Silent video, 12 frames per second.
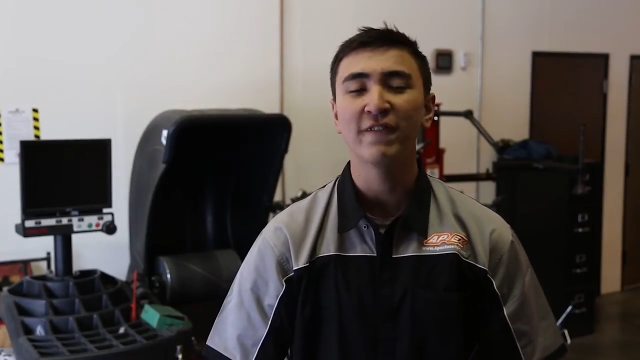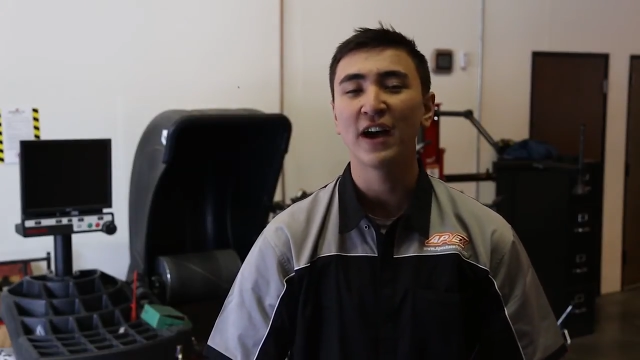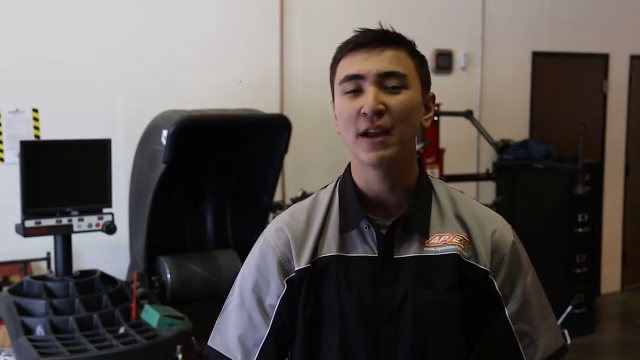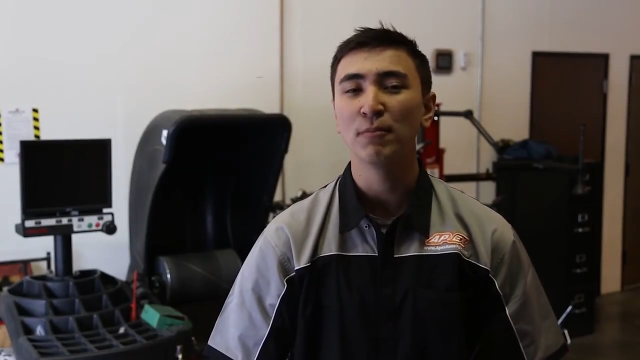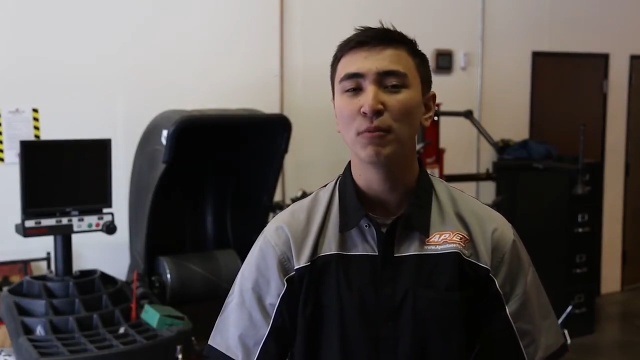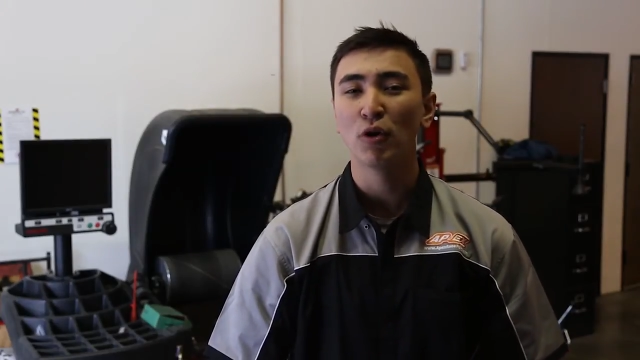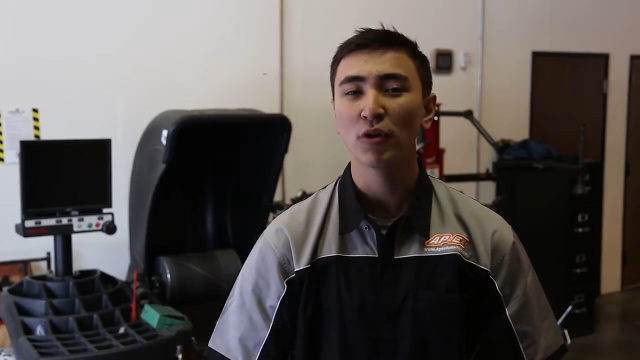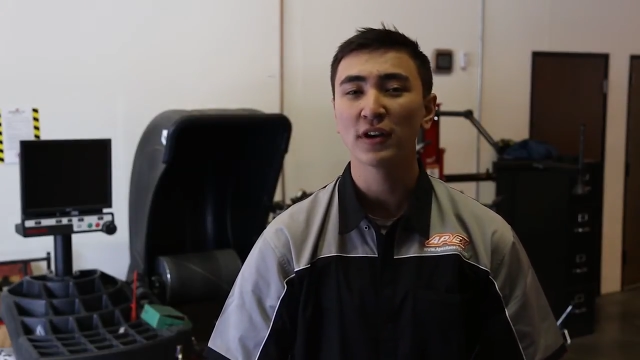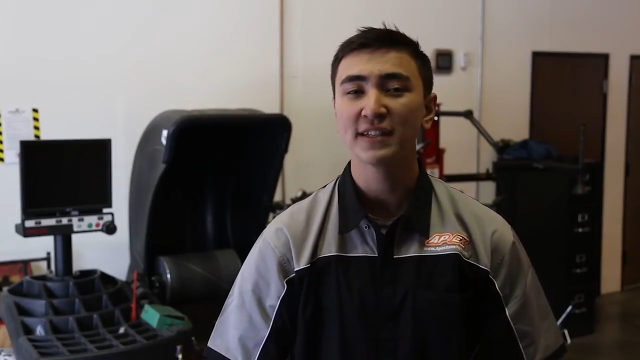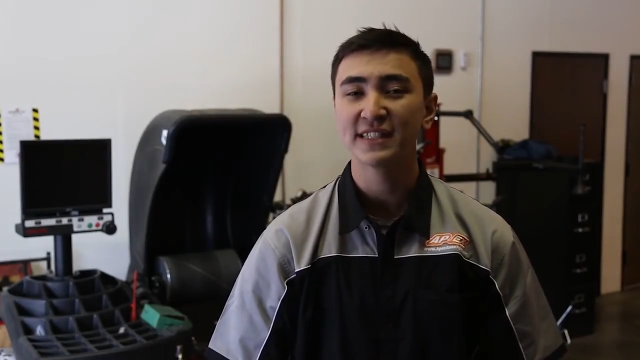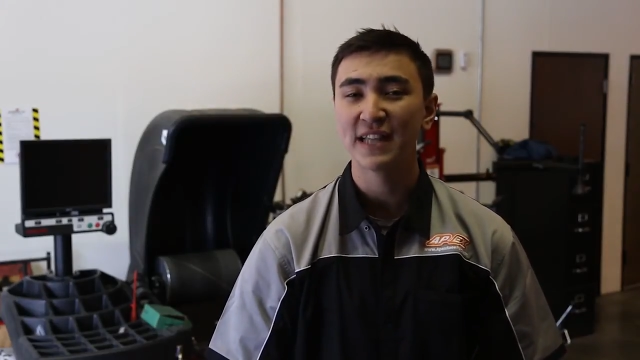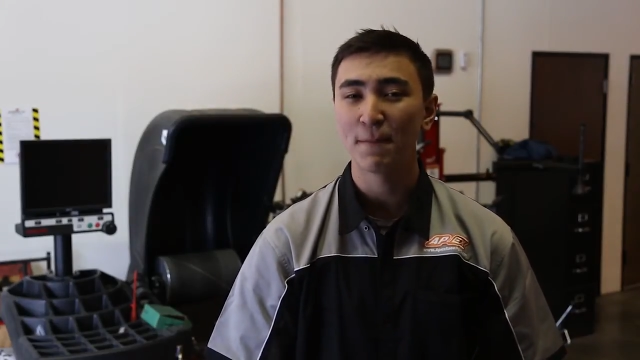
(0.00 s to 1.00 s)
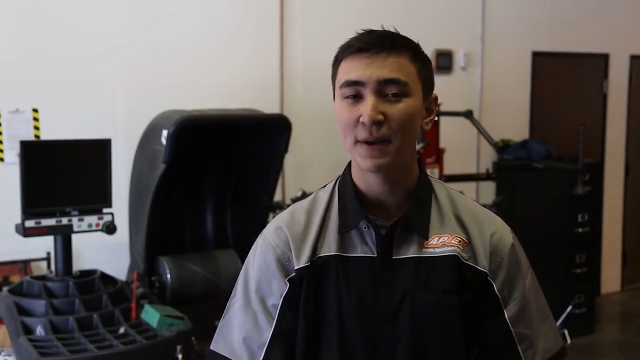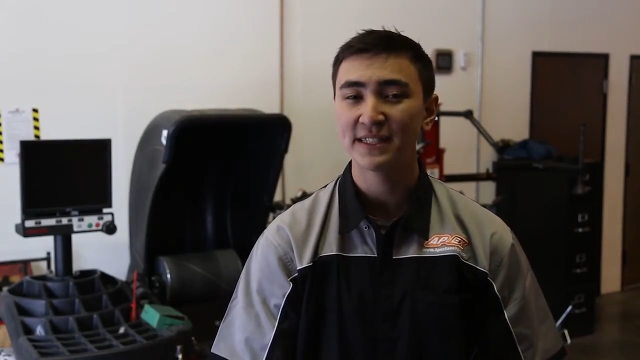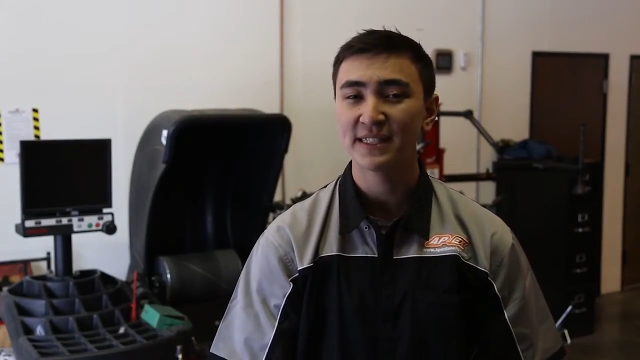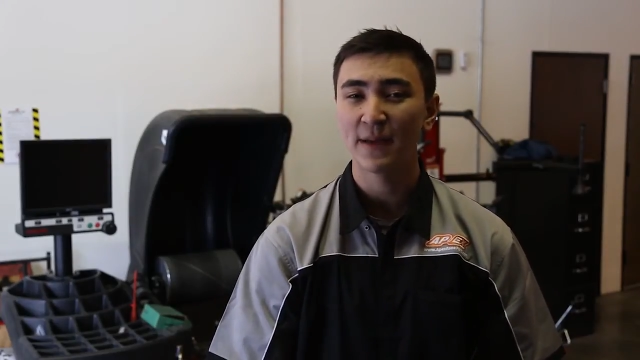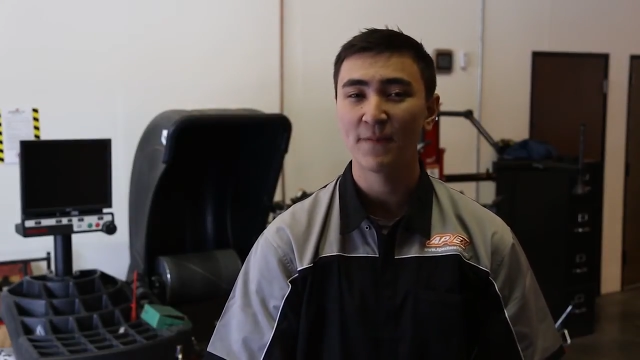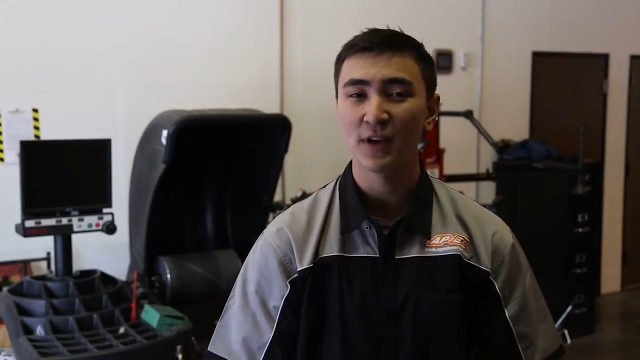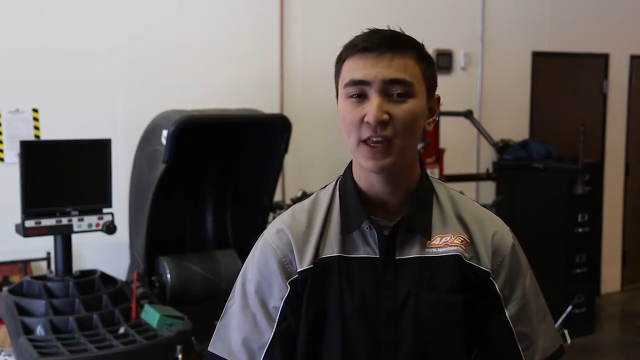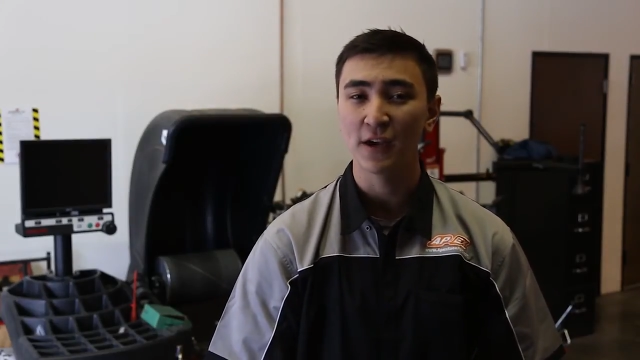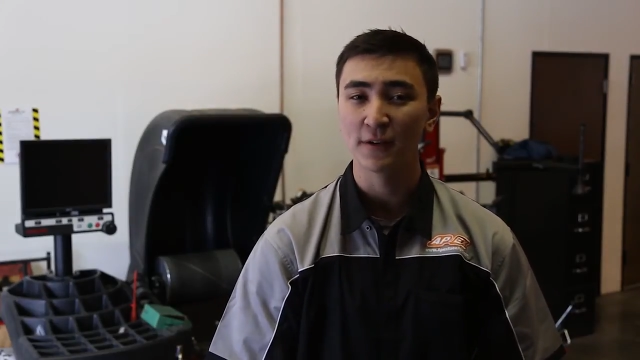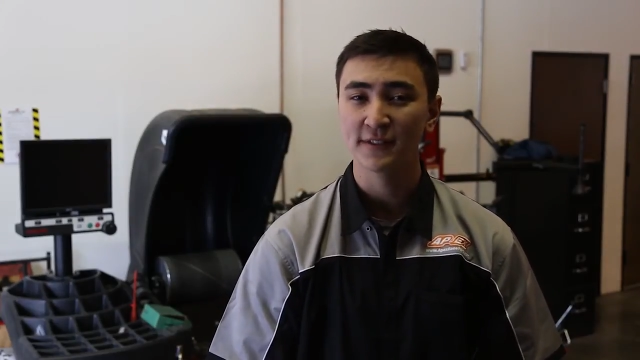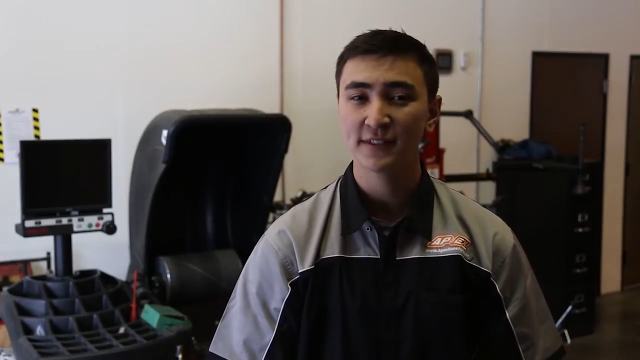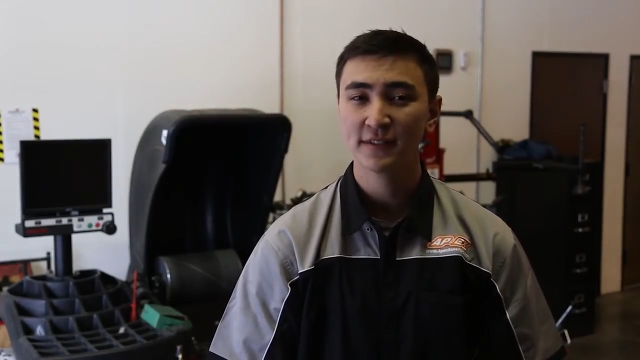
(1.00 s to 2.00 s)
find more step-by-step
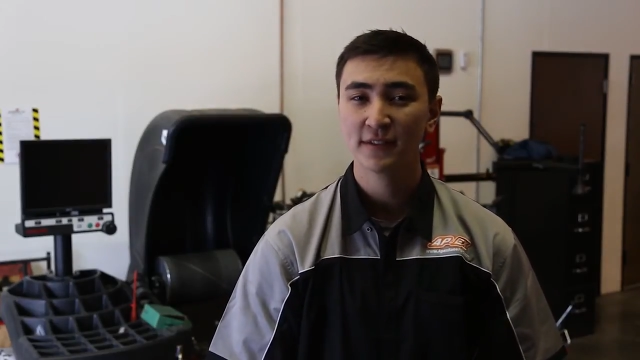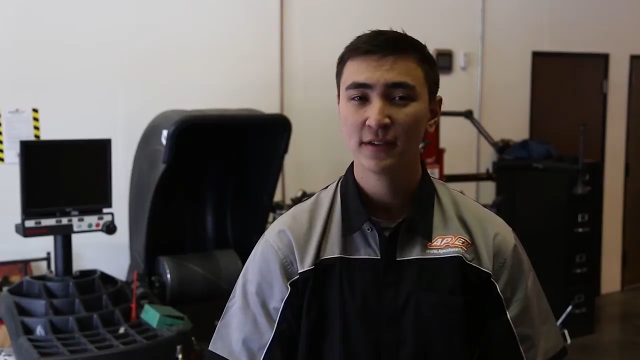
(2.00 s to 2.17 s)
videos.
———
- **WHAT YOU HAVE TO DO**: Would you copy out the data exactly, leaving every picture out?

- **REPLY**:
Silent video, 12 frames per second.
(0.00 s to 1.00 s)
(1.00 s to 2.00 s)
find more step-by-step
(2.00 s to 2.17 s)
videos.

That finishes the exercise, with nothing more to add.